A total of 1.9 million voters are registered to participate in 15 Senate races throughout the country contested by 139 candidates.
Originally scheduled for October, the vote was pushed back to Dec. 16 as Liberia struggled to contain the Ebola epidemic, which has killed nearly 3,300 people in the country. Officials then pushed it back four more days to Saturday.
The disease appears to have slowed in recent weeks in Liberia, though critics questioned whether the vote could be conducted safely and credibly.
The outbreak has now killed more than 7,000 people in total, the World Health Organization reported late Friday, though many of the latest deaths have occurred in Sierra Leone. The three countries hit hardest by Ebola – Liberia, Sierra Leone and Guinea – have now recorded 7,373 deaths, up from 6,900 on Wednesday, the WHO said.
Liberian officials distributed 4,700 thermometers and 10,000 bottles of sanitizer to polling stations in preparation for Saturday’s election. Earlier in the week, Assistant Health Minister Tolbert Nyenswah warned that anyone running a temperature higher than 98.6 degrees Fahrenheit could be removed from the line and sent for screening. A sudden fever is one of the signs of Ebola infection.
“Let’s fight to the last until the last Ebola case is gone out of this country,” Nyenswah said.
On a visit to Liberia Friday, United Nations Secretary-General Ban Ki-moon urged voters to follow health guidelines “to protect yourself and your loved ones” from the disease, which is spread through contact with the bodily fluids of sick people.

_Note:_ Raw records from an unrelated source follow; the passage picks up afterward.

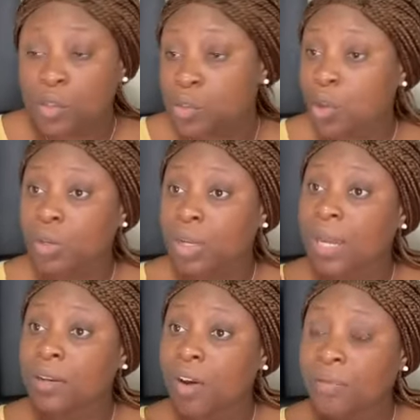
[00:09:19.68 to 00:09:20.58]
So you
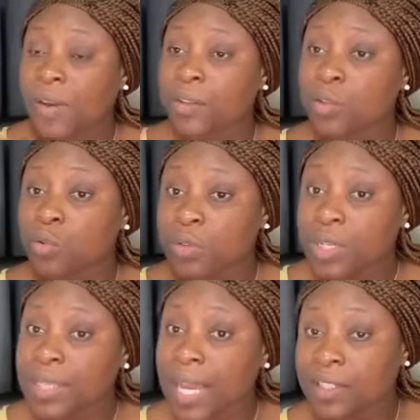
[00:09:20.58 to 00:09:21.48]
can offer to
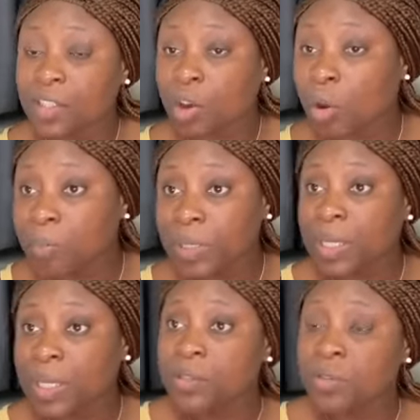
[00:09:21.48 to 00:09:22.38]
research
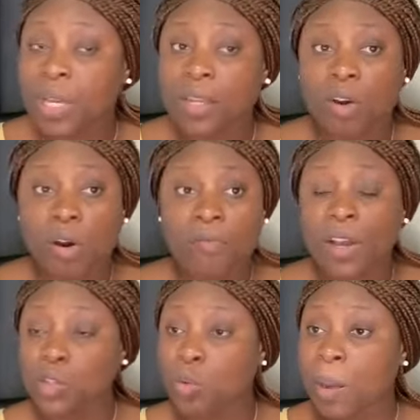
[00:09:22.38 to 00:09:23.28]
companies. You can
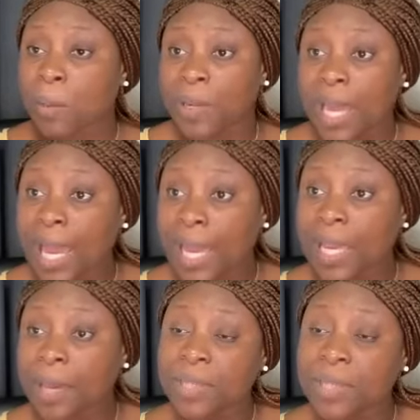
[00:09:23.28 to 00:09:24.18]
offer to
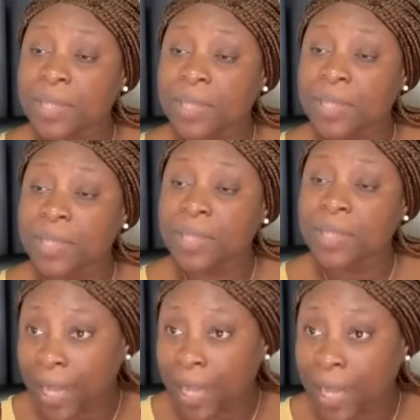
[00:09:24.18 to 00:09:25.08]
apply them to
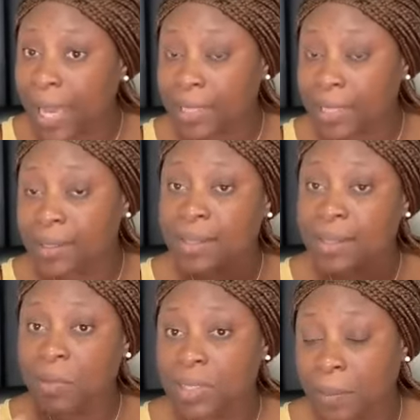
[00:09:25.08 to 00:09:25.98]
apply, assist them
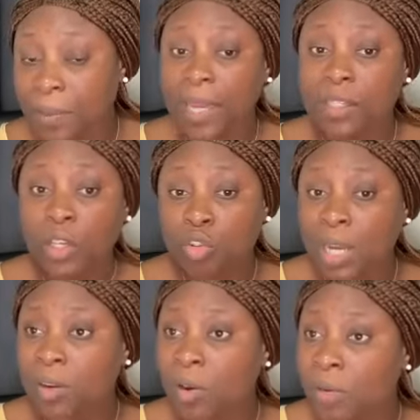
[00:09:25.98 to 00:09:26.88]
with applying. You
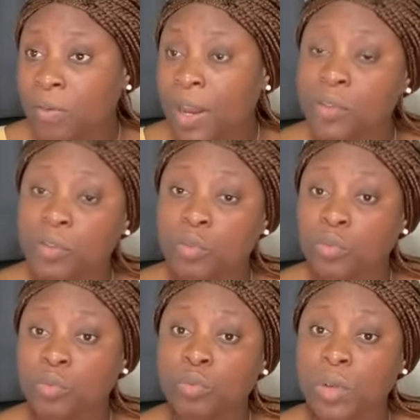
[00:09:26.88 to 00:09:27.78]
can offer
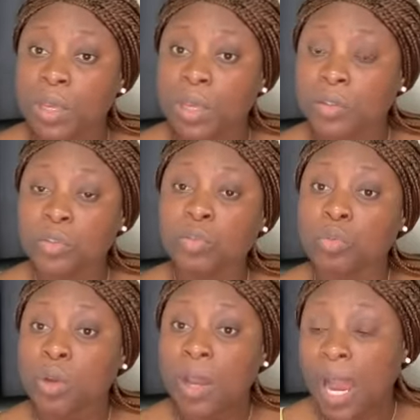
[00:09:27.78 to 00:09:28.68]
to, you
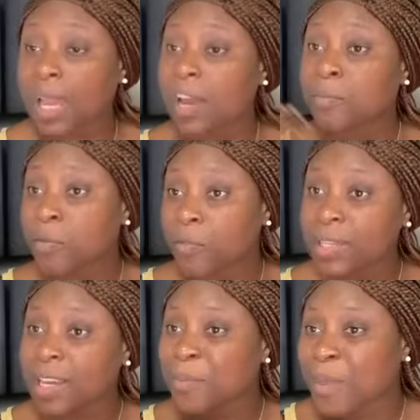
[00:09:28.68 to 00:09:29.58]
know, I have
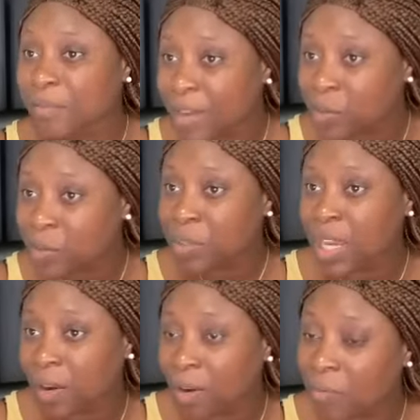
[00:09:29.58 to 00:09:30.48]
provided my resume
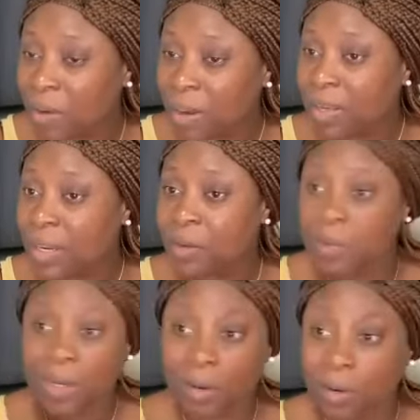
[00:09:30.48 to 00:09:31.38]
and cover letter to
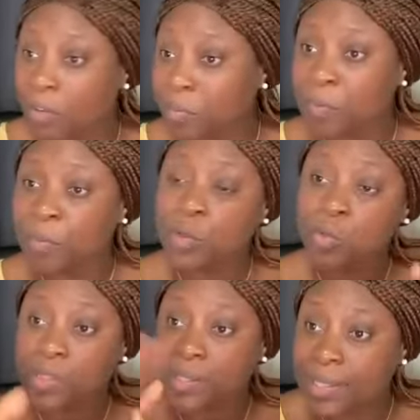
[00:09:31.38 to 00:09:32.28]
a lot of people
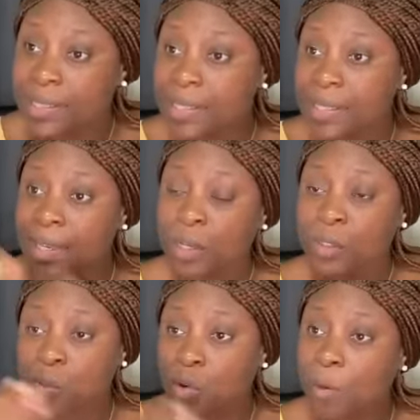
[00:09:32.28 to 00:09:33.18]
to see,
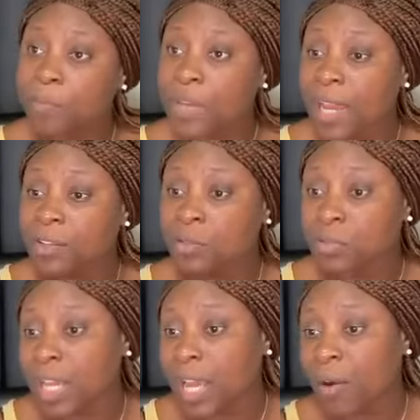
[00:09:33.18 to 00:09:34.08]
to compare it
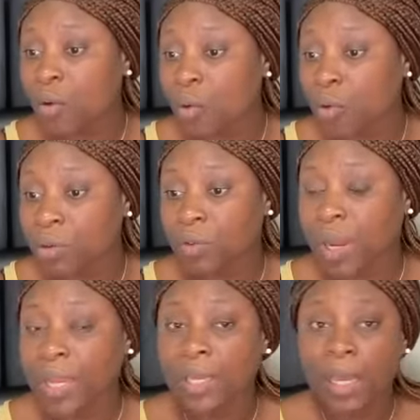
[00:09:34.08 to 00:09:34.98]
to their own,
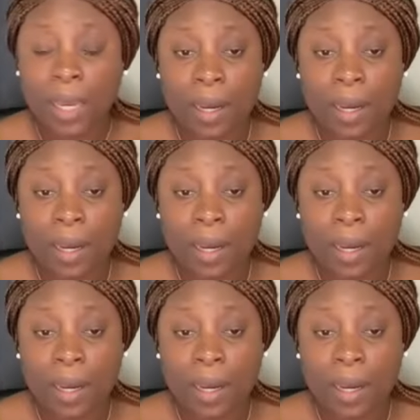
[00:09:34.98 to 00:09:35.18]
right?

“This election will give Liberia and its people an opportunity to show the world how far it has come,” Ban said.
The most high-profile race, in Monrovia’s Montserrado County, pits opposition leader George Weah against Robert Sirleaf, son of President Ellen Johnson Sirleaf.
Weah, a former soccer star who won the first round of voting for president in 2005 before losing in a runoff, said Saturday he would “flog” Robert Sirleaf, who he described as “unpopular.”
Sirleaf could not be reached Saturday, but he has previously called on Weah “to debate the issues and not personalities.”
No debate between the candidates was ever held.